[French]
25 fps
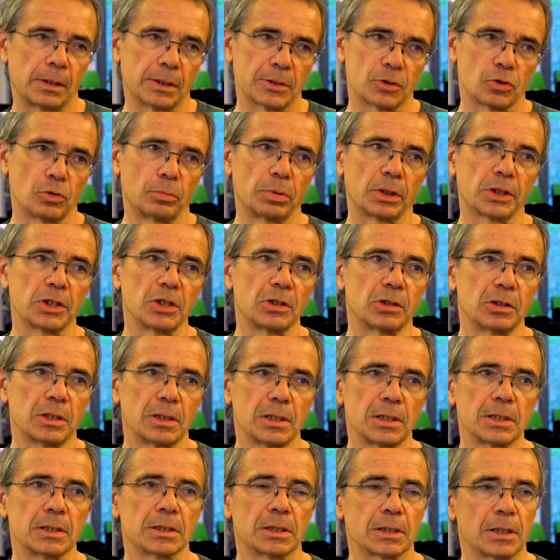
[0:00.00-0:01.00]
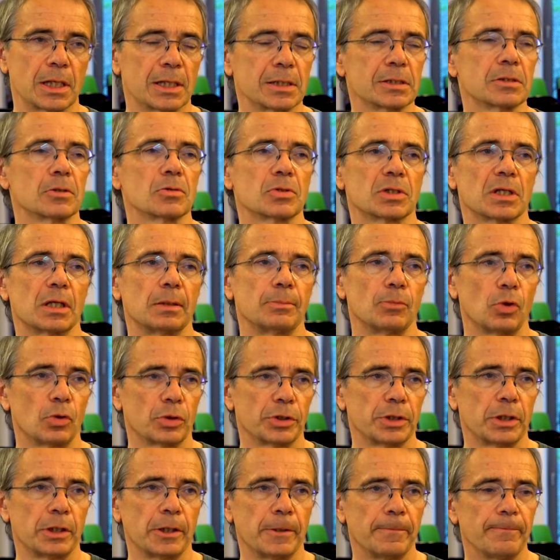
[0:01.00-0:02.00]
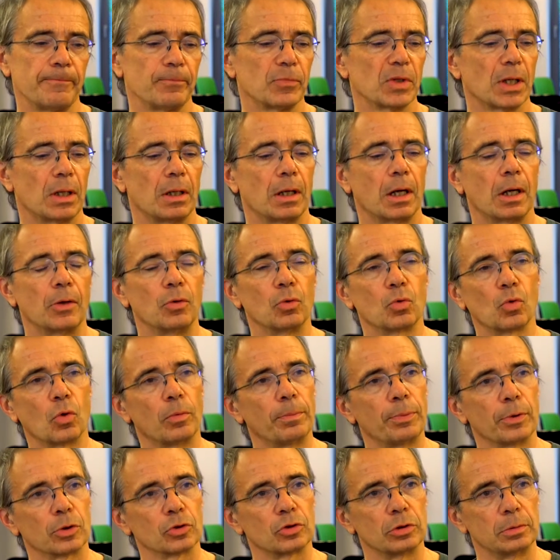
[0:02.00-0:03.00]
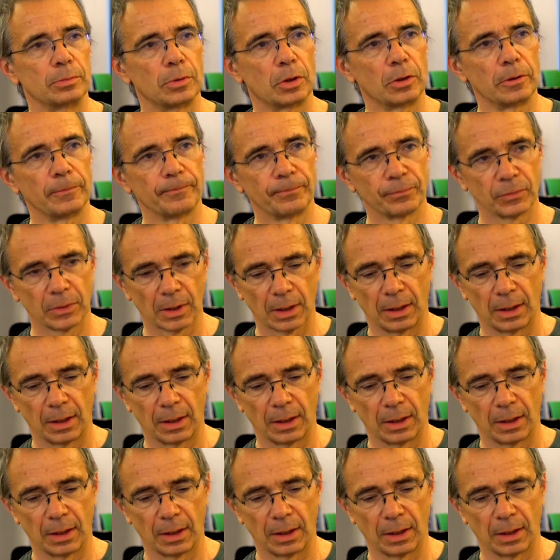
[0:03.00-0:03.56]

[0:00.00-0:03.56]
La sobriété, c'est essentiellement lié à nos comportements.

WHAT YOU HAVE TO DO: Where images occur in the data above, leave them out and repeat everything else exactly.

YOUR SOLUTION:
[French]
25 fps
[0:00.00-0:01.00]
[0:01.00-0:02.00]
[0:02.00-0:03.00]
[0:03.00-0:03.56]

[0:00.00-0:03.56]
La sobriété, c'est essentiellement lié à nos comportements.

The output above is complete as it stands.